(Dataset entries)
%%
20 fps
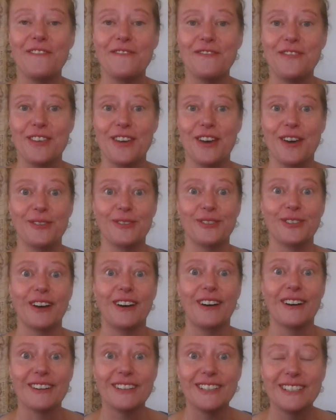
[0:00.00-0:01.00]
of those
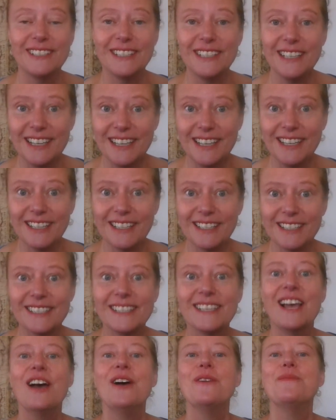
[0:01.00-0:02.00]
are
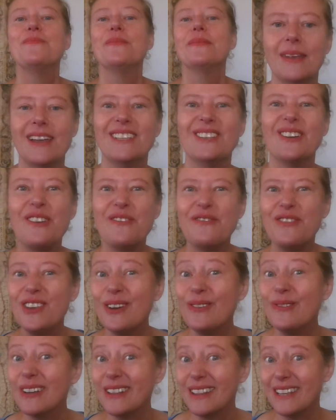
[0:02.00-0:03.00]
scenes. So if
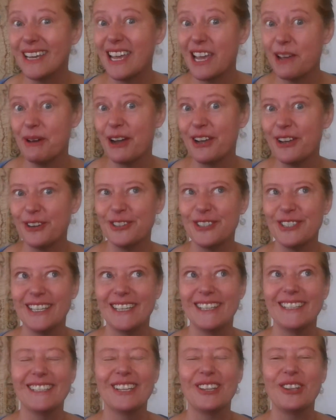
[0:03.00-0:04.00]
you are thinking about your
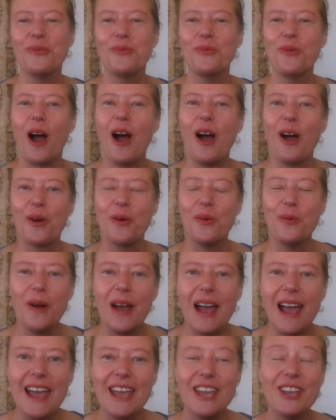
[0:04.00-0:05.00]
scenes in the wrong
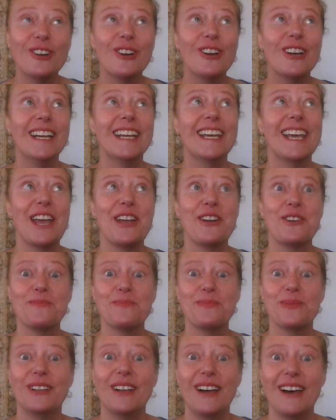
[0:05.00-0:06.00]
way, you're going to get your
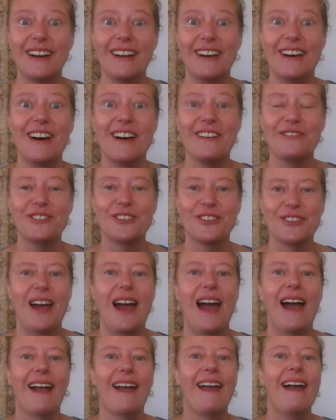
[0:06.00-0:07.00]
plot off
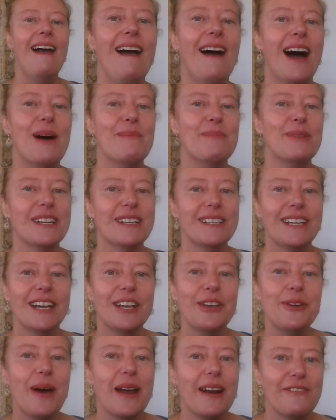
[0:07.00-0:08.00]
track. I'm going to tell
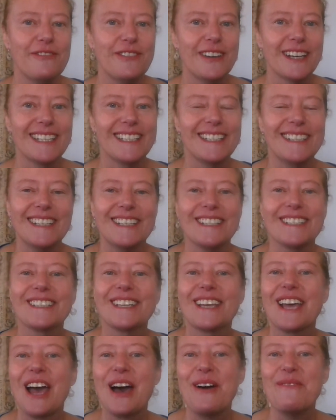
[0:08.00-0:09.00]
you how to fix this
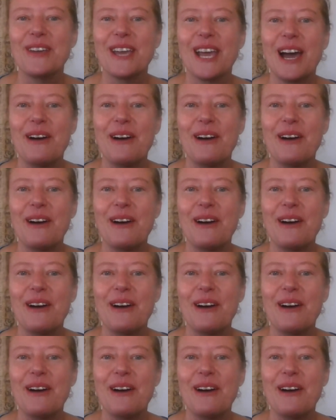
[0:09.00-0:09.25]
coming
%%
EXERCISE PROMPT
Output the span from the line with "[0:06.00-0:07.00]" through the last line of the data, inclusive and exact, and omit every picture.

SOLUTION TO THE EXERCISE
[0:06.00-0:07.00]
plot off
[0:07.00-0:08.00]
track. I'm going to tell
[0:08.00-0:09.00]
you how to fix this
[0:09.00-0:09.25]
coming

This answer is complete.